A total of 11 Safety Recommendations were made as a result of the Investigation in respect of three matters - Airspace management in conflict zones (1-3), Risk Assessment (4-9) and Operator accountability (10-11) as follows:

  1. that the ICAO should incorporate in Standards that States dealing with an armed conflict in their territory shall at an early stage publish information that is as specific as possible regarding the nature and extent of threats of that conflict and its consequences for civil aviation, providing clear definitions of relevant terms, such as conflict zone and armed conflict.
  2. that the ICAO should ask States dealing with an armed conflict for additional information if published aeronautical or other publications give cause to do so and offer assistance and consider issuing a State Letter if, in the opinion of ICAO, (such) States do not sufficiently fulfil their responsibility for the safety of the airspace for civil aviation.
  3. that the ICAO should update Standards and Recommended Practices related to the consequences of armed conflicts for civil aviation and convert the relevant Recommended Practices into Standards as much as possible so that States will be able to take unambiguous measures if the safety of civil aviation may be at issue.
  4. that ICAO Member States should ensure that States’ responsibilities related to the safety of their airspace are (strictly) defined in the Chicago Convention and the underlying Standards and Recommended Practices, so that it is clear in which cases airspace should be closed. (The publication of this Recommendation was accompanied by a Note which says that "the States most closely involved in the investigation into the crash of flight MH17 could initiate this".)
  5. that the ICAO and the IATA should encourage States and Operators who have relevant information about threats within foreign airspace to make this available in a timely manner to others who have an interest in it in connection with aviation safety and ensure that the relevant paragraphs in the ICAO Annexes concerned are extended and made more strict.
  6. that the ICAO should amend relevant Standards so that risk assessments also cover threats to civil aviation in the airspace at cruising level, especially when overflying conflict zones. Factors which increase risk and/or uncertainty need to be included in these risk assessments in accordance with the proposals made by the ICAO Working Group on Threat and Risk.

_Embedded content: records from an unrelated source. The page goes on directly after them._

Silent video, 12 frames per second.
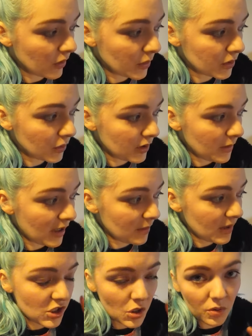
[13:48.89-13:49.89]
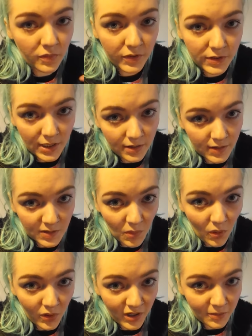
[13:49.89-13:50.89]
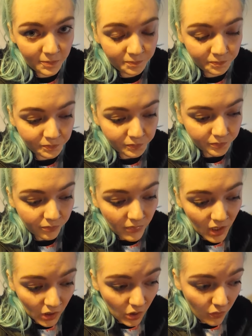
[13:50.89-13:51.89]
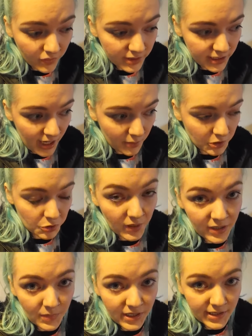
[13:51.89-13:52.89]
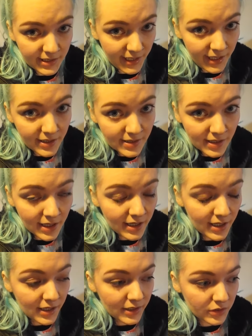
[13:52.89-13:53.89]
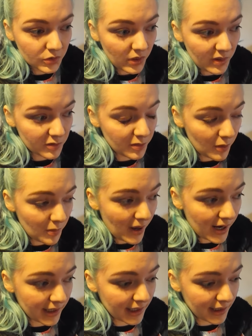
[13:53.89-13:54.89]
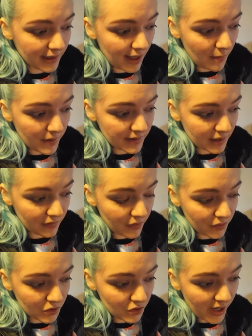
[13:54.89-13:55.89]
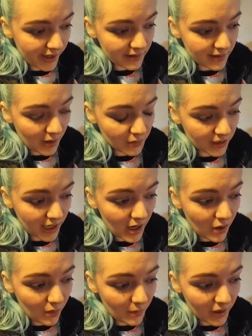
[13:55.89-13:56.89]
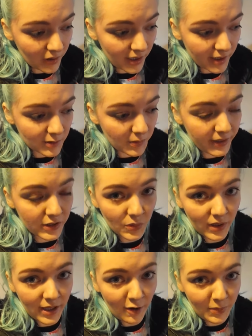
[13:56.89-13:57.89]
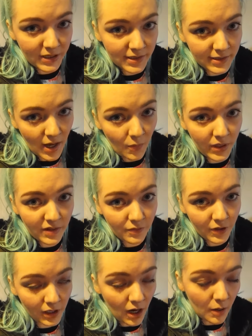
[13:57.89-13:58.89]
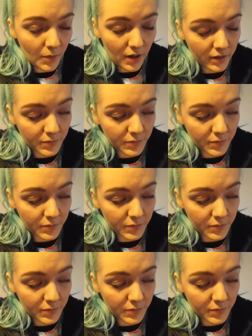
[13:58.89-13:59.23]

there was only meant to be 2 of us in this morning and obviously I was 20 minutes late. So I was sort of panicking and getting myself all stressed and I was like, how am I going to explain to her that I've been sat waiting for a car park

  7. that the IATA should ensure that the (ICAO) Standards regarding risk assessment are also reflected in IATA Operational Safety Audits (IOSA).
  8. that States (in their capacity as States of an Operator) should ensure that Operators are required through national regulations to make risk assessments of overflying conflict zones which include factors that increase risk and/or uncertainty in accordance with the proposals made by the ICAO Working Group on Threat and Risk.

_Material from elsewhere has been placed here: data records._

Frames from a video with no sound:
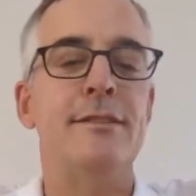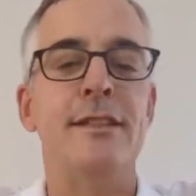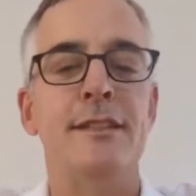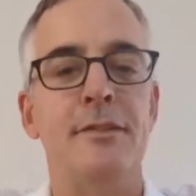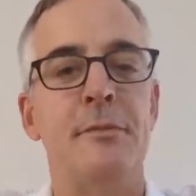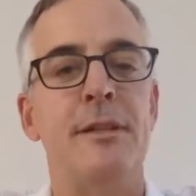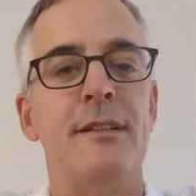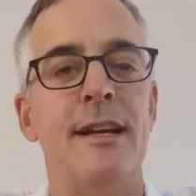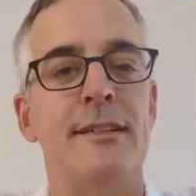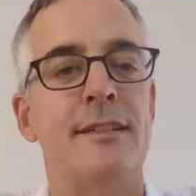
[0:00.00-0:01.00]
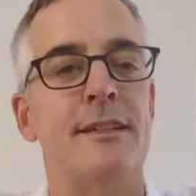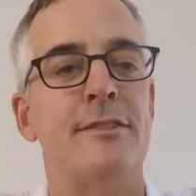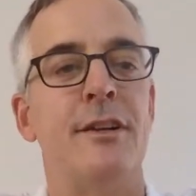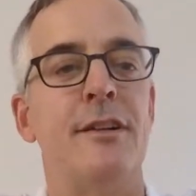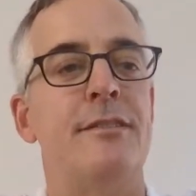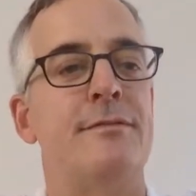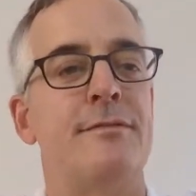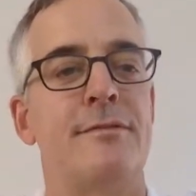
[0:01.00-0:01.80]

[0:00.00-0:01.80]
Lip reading: I don't think this will be the last Kickstarter.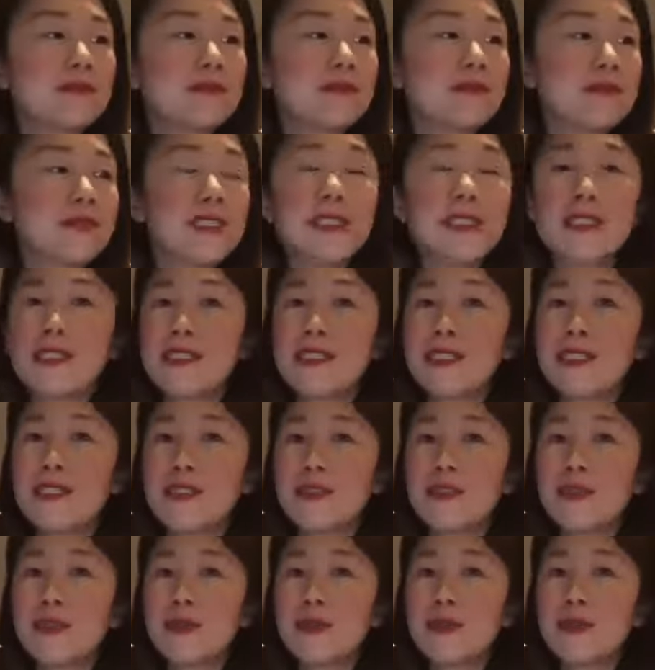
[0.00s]
listen to
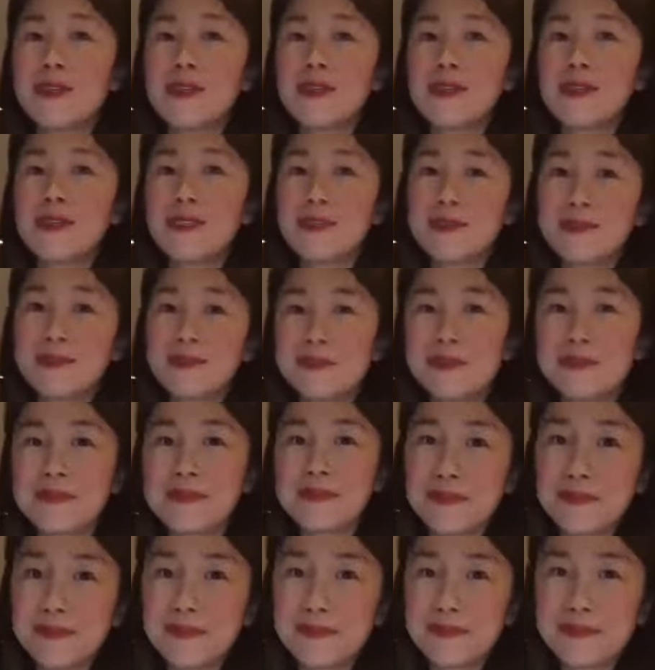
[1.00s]
these words,
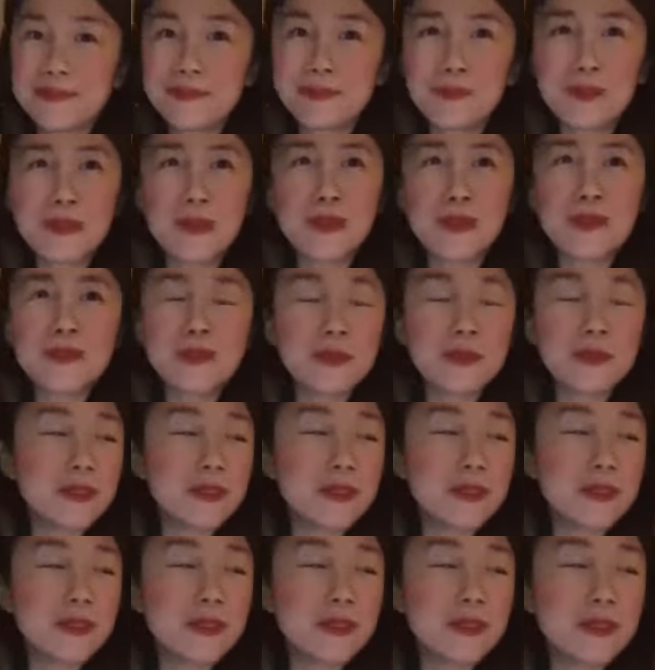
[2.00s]
beautiful
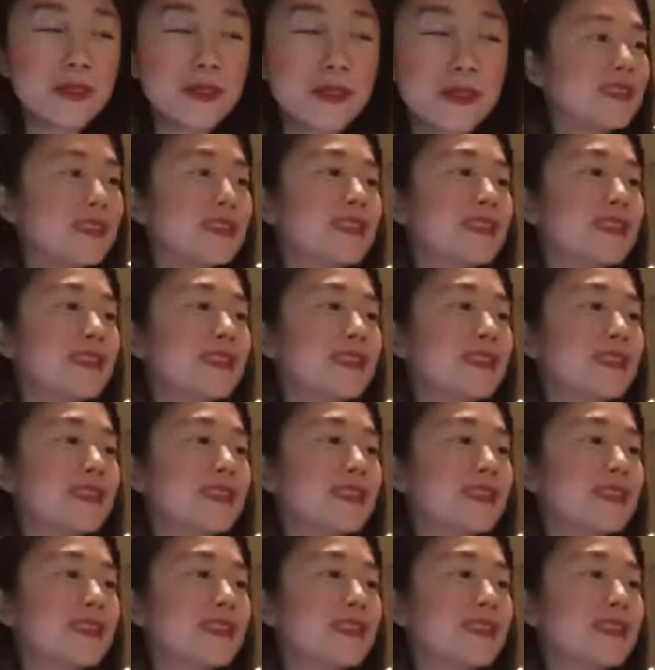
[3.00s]
words.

  9. that the ICAO and the IATA should, in addition to actions already taken, such as the website with notifications about conflict zones (ICAO Conflict Zone Information Repository), initiate a platform for exchanging experiences and good practices regarding assessing the risks related to the overflying of conflict zones.
  10. that the IATA should ensure that their member airlines agree on how to publish clear information to potential passengers about flight routes over conflict zones and on making operators accountable for that information.
  11. that Operators should provide public accountability for flight routes chosen, at least once a year.

A Preliminary Report on the initial progress of the Investigation was published on 9 September 2014 and the Final Report was published on 13 October 2015 along with a series of Appendices (A-Z) which, if required, may be consulted using the links provided on the Dutch TSB website.